Barclays (LON:BARC) rose 4.2% Tuesday after it said it would take what it expects to be a final hit of between 1.2 and 1.6 billion pounds for the PPI scandal. That comes a day after Lloyds Banking Group (LON:LLOY) had said it would need to increase provisions by between 1.2 and 1.8 billion pounds. Royal Bank of Scotland (LON:RBS) had said last week it expected a more modest final reckoning of between 600 and 900 million pounds. Lloyds was up 2.0% Tuesday while RBS was up 1.6%.
That’s considerably ahead of the U.K. FTSE 100, which was down 0.3%, and the Stoxx 600, which was down 0.5% on overdue profit-taking after some harsher rhetoric from Chinese media on the subject of trade and of White House economic advisor Peter Navarro in particular.

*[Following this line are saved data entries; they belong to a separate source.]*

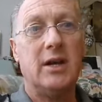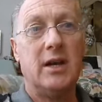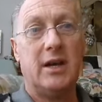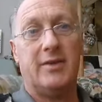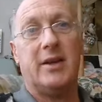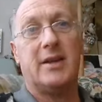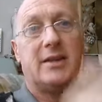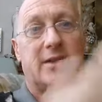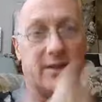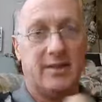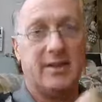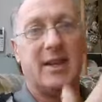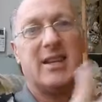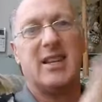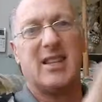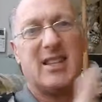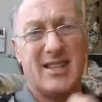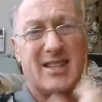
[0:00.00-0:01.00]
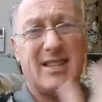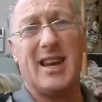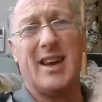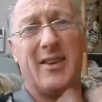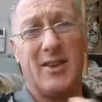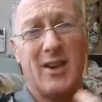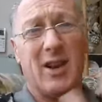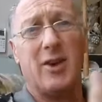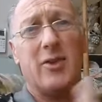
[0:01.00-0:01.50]
and they just
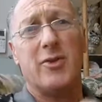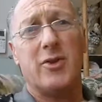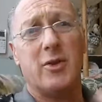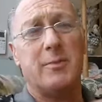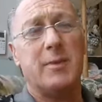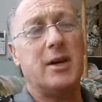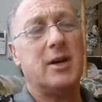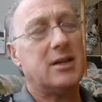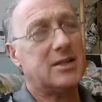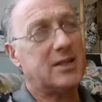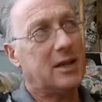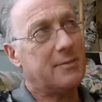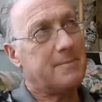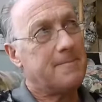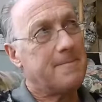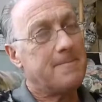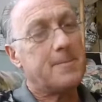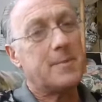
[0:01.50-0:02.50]
download on me, I say,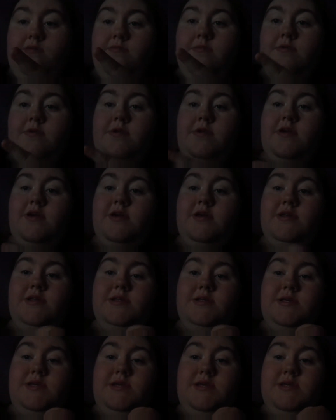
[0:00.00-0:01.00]
Good morning
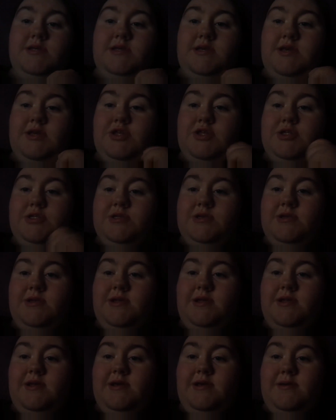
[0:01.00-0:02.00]
guys, it is actually
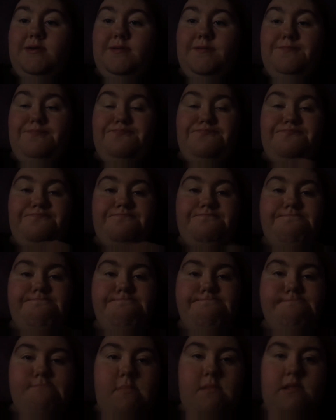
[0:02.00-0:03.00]
Sunday now.
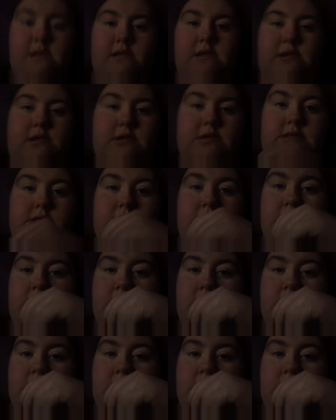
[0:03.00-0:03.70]
It isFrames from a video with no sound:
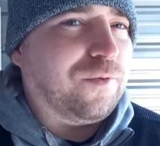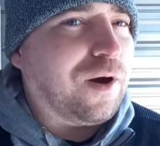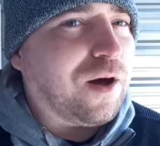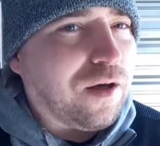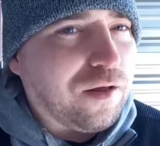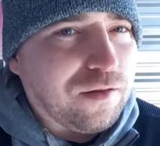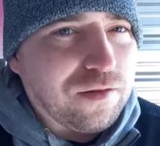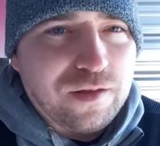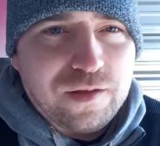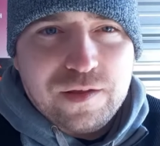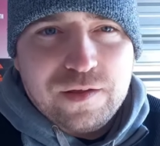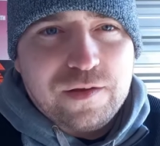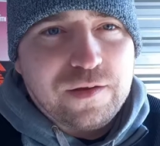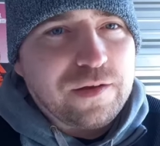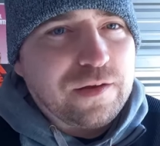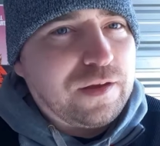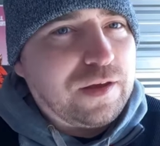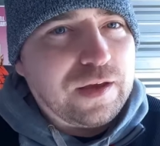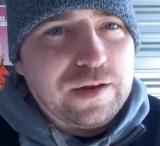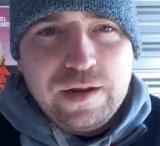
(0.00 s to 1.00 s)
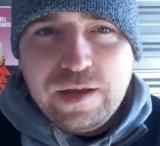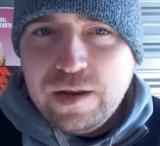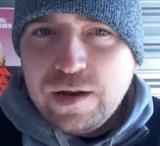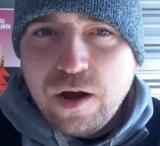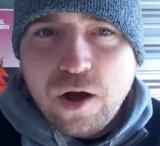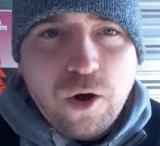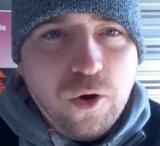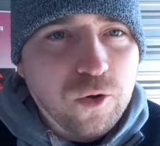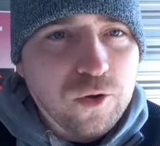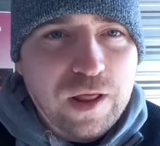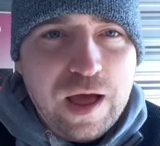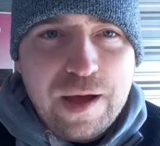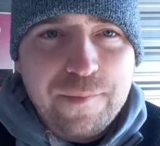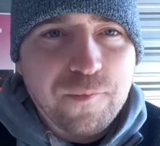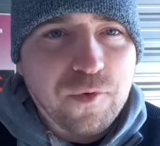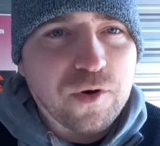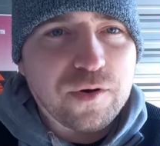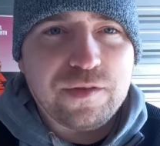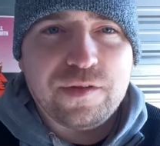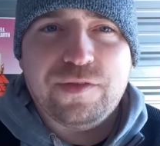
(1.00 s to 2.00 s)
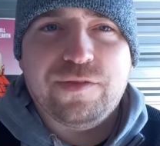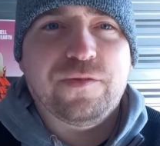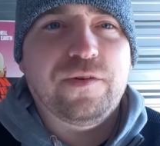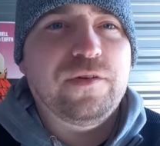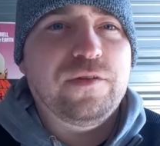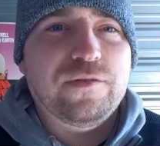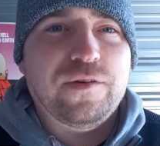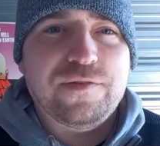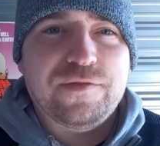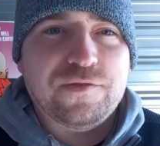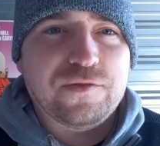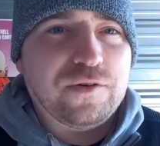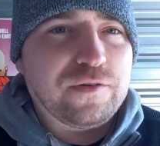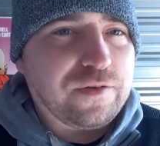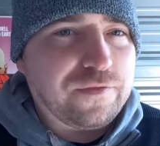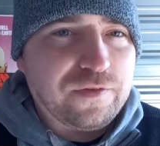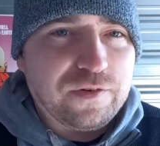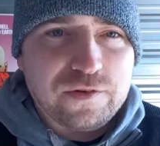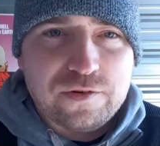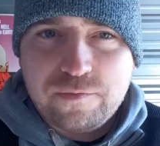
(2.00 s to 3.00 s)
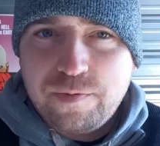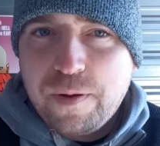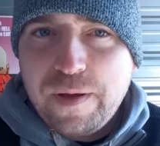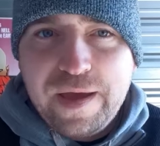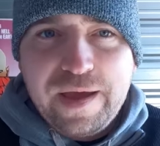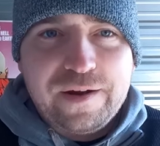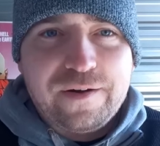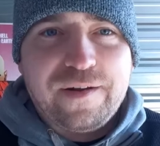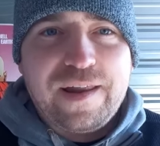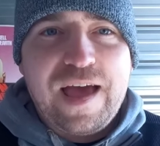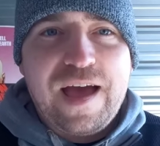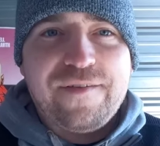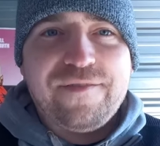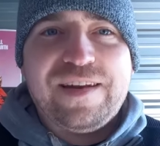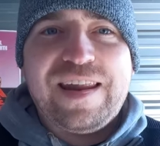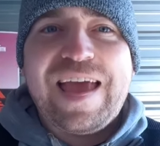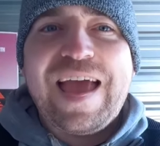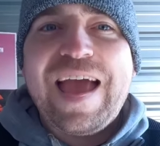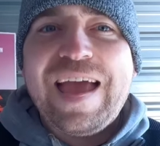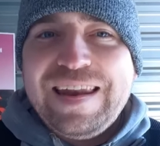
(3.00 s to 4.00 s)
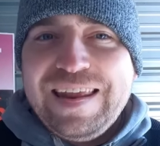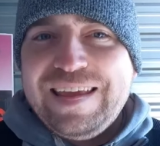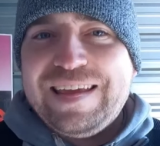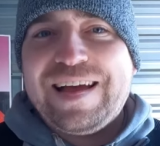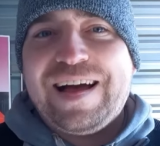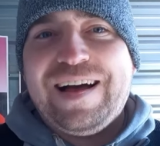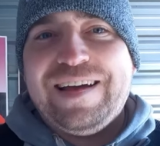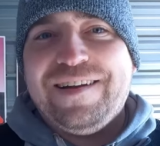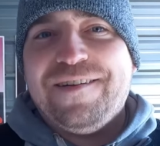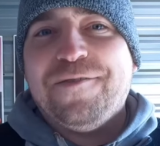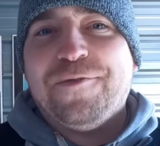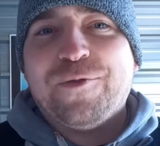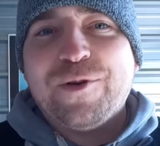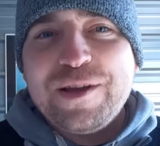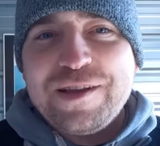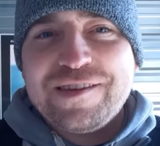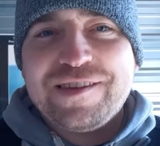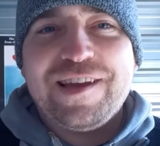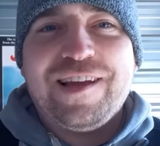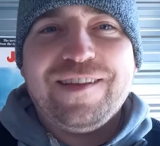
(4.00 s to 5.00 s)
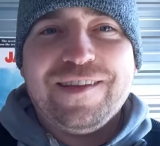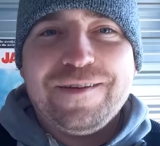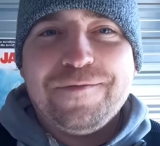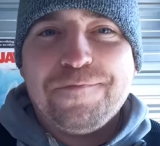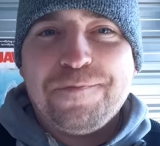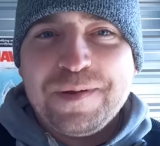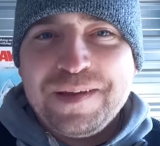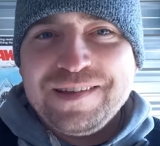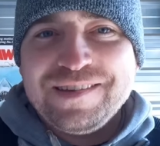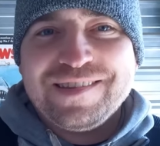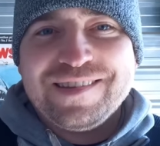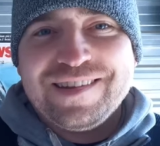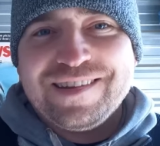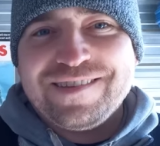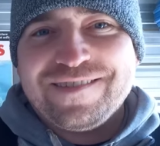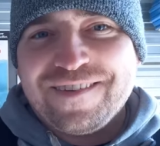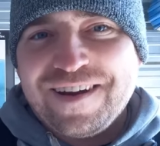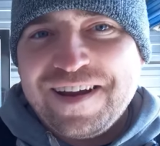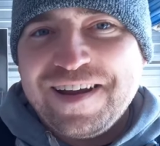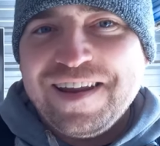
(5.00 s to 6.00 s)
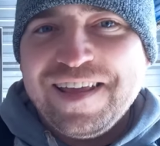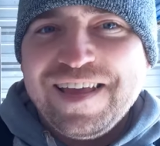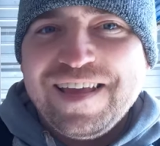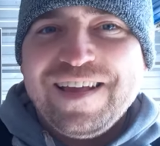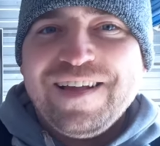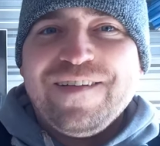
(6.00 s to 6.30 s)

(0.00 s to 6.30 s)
Well, you need a whole lot more than 3 thrift stores if you're planning on having any kind of reselling business, right?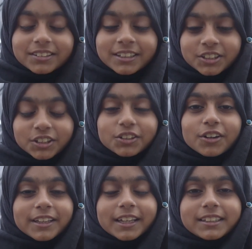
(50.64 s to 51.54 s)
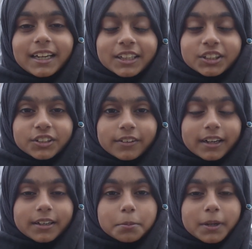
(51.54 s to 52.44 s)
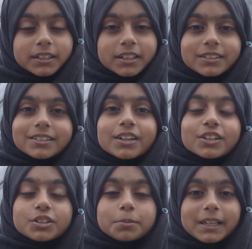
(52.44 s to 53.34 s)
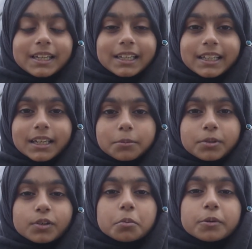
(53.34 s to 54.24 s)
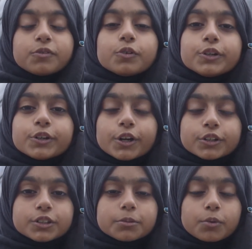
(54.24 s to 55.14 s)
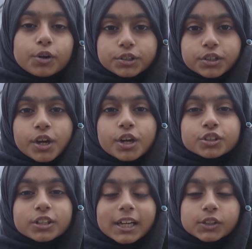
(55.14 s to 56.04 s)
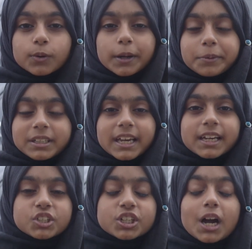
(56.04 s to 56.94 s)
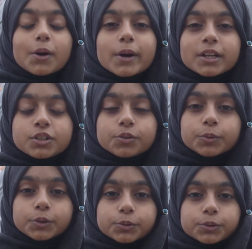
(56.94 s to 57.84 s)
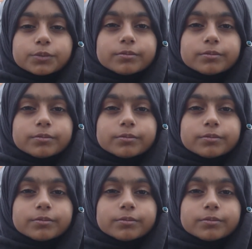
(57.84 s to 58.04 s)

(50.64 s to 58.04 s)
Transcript: Did you know that it's actually recommended to be clean and pure before you go to the mosque? So that's why we take a shower and do wudu.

The Financial Conduct Authority, the banks’ lead regulator, had set a deadline of Aug. 29 for compensation claims, triggering a last-minute surge in activity enthusiastically stoked by professional advisory firms. The fact that all the major banks are raising their provisioning now that the application forms are in suggests that people were all too happy to jump on the compensation train before it left the station. Common sense, however, suggests that anyone who sustained real financial damage filed their complaint long ago. It would not be surprising to see that the final batch of claims turn out to be of much lower quality – and thus generating proportionately smaller payouts – than in previous years.
Whatever the final outcome, British banks now look to be free of a factor that has hammered their stocks repeatedly for the best part of a decade. If the U.K. can avoid a disorderly Brexit that would inevitably hit the quality of domestic loan portfolios, then another major risk will have been negotiated, U.K. interest rates will stand a better chance of staying positive, and the outlook for bank profits will look considerably rosier. Nor will U.K. pay growth, which hit an annual rate of 4% for the first time since 2008 in August, do the banks’ balance sheets any harm.
Meanwhile, the wringer may be preparing to process its next victims. The European Court of Justice signaled earlier Thursday that it is likely to rule that the Spanish banking sector’s practice of selling mortgages tied to a local price index was “abusive”. That paves the way for millions of Spaniards to claim compensation from their lenders. The worst affected, Caixabank (MC:CABK) and Bankia (MC:BKIA), both fell by 2.9%, while Sabadell (MC:SABE) fell 2.0%. The country’s two biggest banks, Santander (MC:SAN) and BBVA (MC:BBVA), fell by 0.3%, reflecting the fact that their balance sheets are bigger and more diversified away from their home market. Spain’s IBEX 35 was down 0.4%.